::: Records supplied

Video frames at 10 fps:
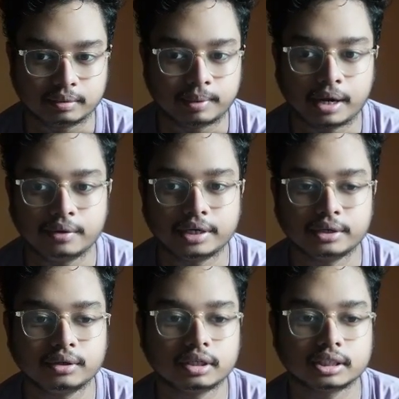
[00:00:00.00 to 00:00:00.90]

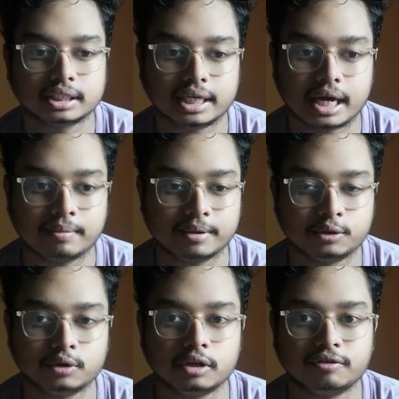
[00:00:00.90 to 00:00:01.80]
rule or CIP
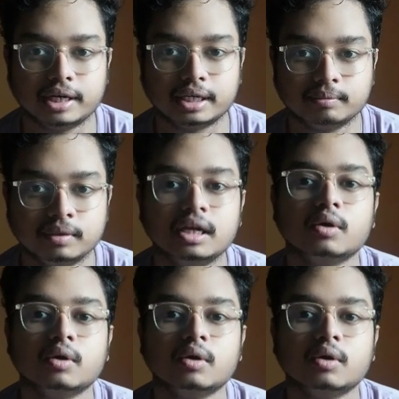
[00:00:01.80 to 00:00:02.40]
rule of atom.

::::::

Print the data once more without any change, skipping each picture.

Video frames at 10 fps:
[00:00:00.00 to 00:00:00.90]

[00:00:00.90 to 00:00:01.80]
rule or CIP
[00:00:01.80 to 00:00:02.40]
rule of atom.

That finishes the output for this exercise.